We have not seen any evidence substantiating those claims yet. But I have observed that the actions of some reporters and presenters in the region are giving the public cause to accept as true the claims made by the concerned Talensi natives that some supposed watchdogs have ‘sold’ or ‘bartered’ their microphones, keypads and pens to the Chinese company for cash, favours and opportunities.

Notwithstanding, some media practitioners in the region are not in the good books of Shaanxi because they are committed to reporting nothing but the whole truth and asking probing questions in the interest of the state and for the public good.

Unfortunately, such media practitioners are few in the region. They are not up to ten, I suppose. And the people of the region know them.
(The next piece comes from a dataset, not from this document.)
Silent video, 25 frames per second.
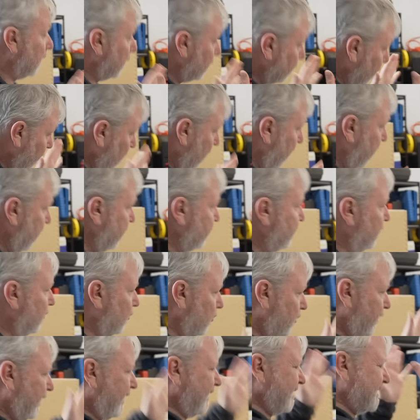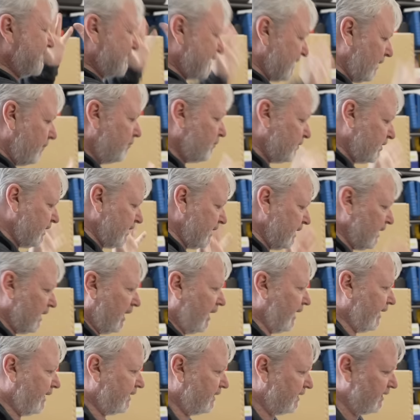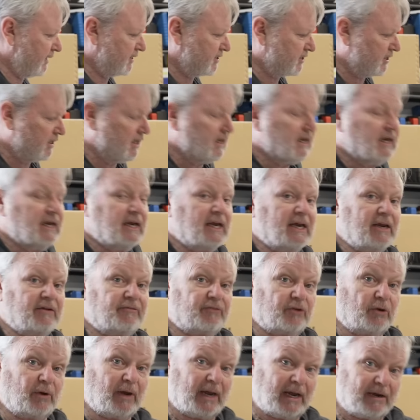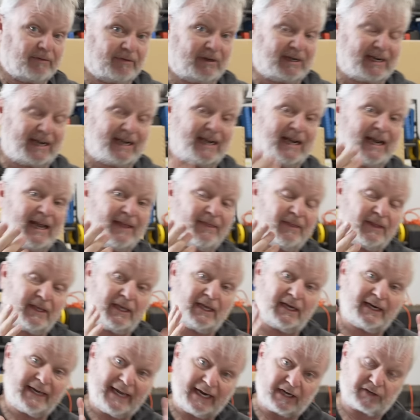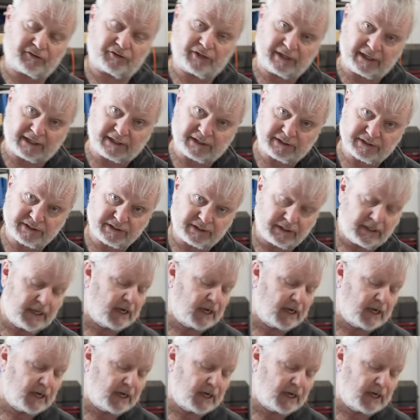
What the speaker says: arrive looking something like this. If you have it, the electrics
The people of the region also know the media practitioners who have turned themselves into ‘beauticians’, engrossed in dressing the company’s self-scarred face; who have turned themselves into ‘surgeons’, providing the company with plastic surgery services; and who have transformed themselves into ‘lawyers’, fiercely defending the company and its allies.
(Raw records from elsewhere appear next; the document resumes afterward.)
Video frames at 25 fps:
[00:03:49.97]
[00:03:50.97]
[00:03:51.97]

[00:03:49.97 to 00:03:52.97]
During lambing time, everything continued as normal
There is a difference between a gold miner and a gold digger. A gold miner is more interested in the land than the gold. A gold digger is more interested in the gold than the land.

The main trait or characteristic of a gold digger is that they do not tell the truth to the gold bearer. There is nothing to show on the surface, in terms of infrastructure, for the abundant gold deposits in Talensi.

Sadly, it is so because the gold diggers in Talensi far outnumber the gold miners found there. Sadly, it is so because some chiefs, government appointees, media practitioners, security service personnel and some natives of the area together with Shaanxi are only interested in the gold in Talensi and not the development of the area and the well-being of its people.

They are the best examples of gold diggers anybody can point at. Anybody who is attracted only to the gold in Talensi and not the interest of its people is a gold digger.

Anybody who puts the interest of Shaanxi above the interest of Talensi is a gold digger. Anybody who gives a bribe and anybody who receives a bribe to protect Shaanxi at the expense of Talensi and the expense of ethics is a gold digger.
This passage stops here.